Use of robotic devices to implement a sandbox for link optimization tests and development of a Radio Environment Map (REM) service. For this purpose, mobile robots (distributed in an indoor experimentation testbed room) will accommodate lightweight USRPs in order to execute radio monitoring measurements. MIMO-like configurations will be generated according to the REM measurements and the routes of the mobile robotic devices. As a result, the antenna control policy can be proactively determined.
A measurement collection service, a real-time monitoring application and Generative Adversarial Network (GAN) compose the tool for the implementation of the proactive beamformer. Big data analytics tools will be utilized, due to extremely large amount of acquired measured data, in order to enhance the development activities.
Although the mm-wave band has been assigned to 5G and beyond networks there are still open issues and many concerns regarding the transmission characteristics of the mm-wave channels for mobile networks. Some of which are:
High path loss – In the mm-wave band, the path loss becomes very large and the communication range decreases. Moreover, raindrops are roughly the same size as the radio wavelengths and, therefore, cause scattering of the radio signal and energy absorption.
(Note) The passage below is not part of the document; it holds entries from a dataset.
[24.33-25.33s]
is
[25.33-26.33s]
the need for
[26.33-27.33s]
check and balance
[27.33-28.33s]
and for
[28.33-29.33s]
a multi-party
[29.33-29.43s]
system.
Low signal penetration and alternative paths – While signals at low frequencies can penetrate easily through buildings, mm-wave signals do not penetrate most solid materials. As a result, the movement of obstacles and reflectors, or even changes in the orientation of a handset relative to a body or a hand, can cause the channel to rapidly appear or disappear.
Beam directionality – In current communication technologies, the trend requires transmissions to be mostly directional, through beamforming. Directional links require precise alignment of Tx and Rx beams, and hence there is a high risk of link loss due to beam misalignment in mm-waves. Therefore, the mm-wave-related limitations pose new challenges, as summarized in Table I, for proper mobile protocol design, and require that the next generation of mm-wave mobile communication protocols support mechanisms by which the BSs and the end users can quickly determine the best directions to establish the mmwave link.
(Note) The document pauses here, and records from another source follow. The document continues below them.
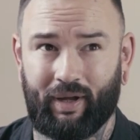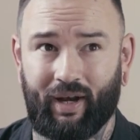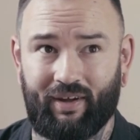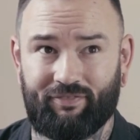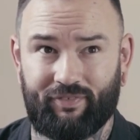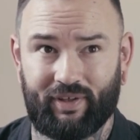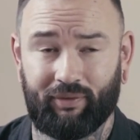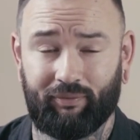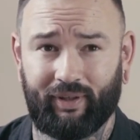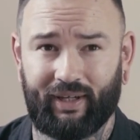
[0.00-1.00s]
but I
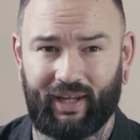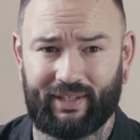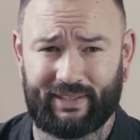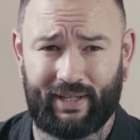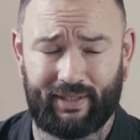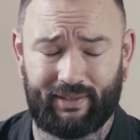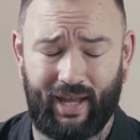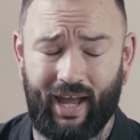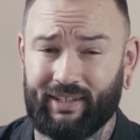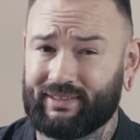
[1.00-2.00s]
feel like as
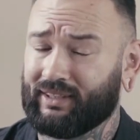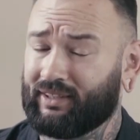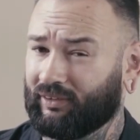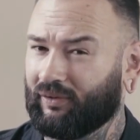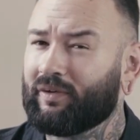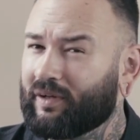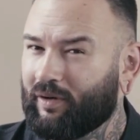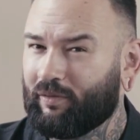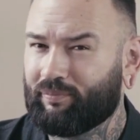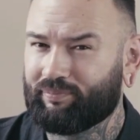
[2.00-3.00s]
an
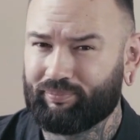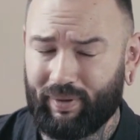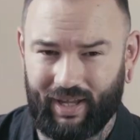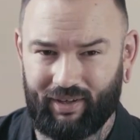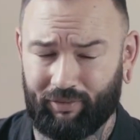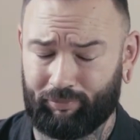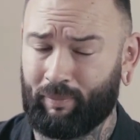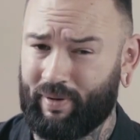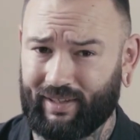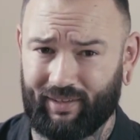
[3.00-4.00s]
anti-colonial band or
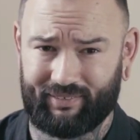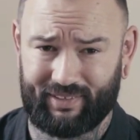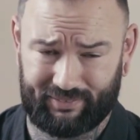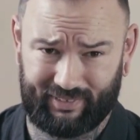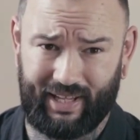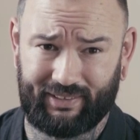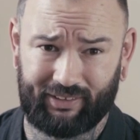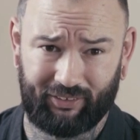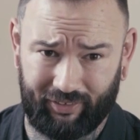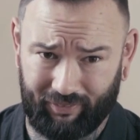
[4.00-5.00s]
a band that deals with
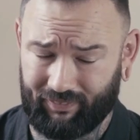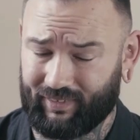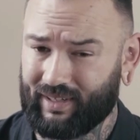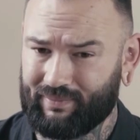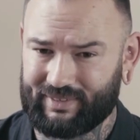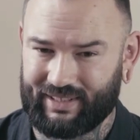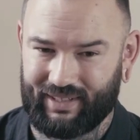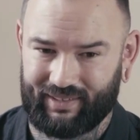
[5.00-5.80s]
anti-colonial themes,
The researcher’s attention shifts towards mm-wave technology to meet the challenging objectives and requirements dictated by the growing use of mobile services and applications. As a result, the mm-wave band is necessary for the development of future mobile networks, including 6G. The 6G wireless network must also offer customizable and flexible features and capabilities. As a result of this demand, the new radio access techniques are already integrating Radio Access Network (RAN) functions. The integration of deep learning networks to enable MIMO systems on the road to 6G has already been foreseen by cutting-edge research in radio access techniques. While Deep Learning Networks (DLN) supports unconventional MIMO techniques, more sophisticated learning systems can be employed to forecast RAN behavior based on UE trajectories and REM measurements. Advanced beamformers include learning mechanisms that are able to run on mobile phones. Innovative research is focused on developing hybrid beamforming algorithms that is also hosted at the mobile edge, allowing the UE to offload measurement and delay sensitive tasks to the Mobile Edge Computing (MEC) server. Deep learning is also used in a multitude of channel estimation techniques to minimize the reference signal and feedback overhead. The deep learning models used by current technologies can either forecast the beamforming vectors at the BSs or learn how to acquire channel state information (CSI).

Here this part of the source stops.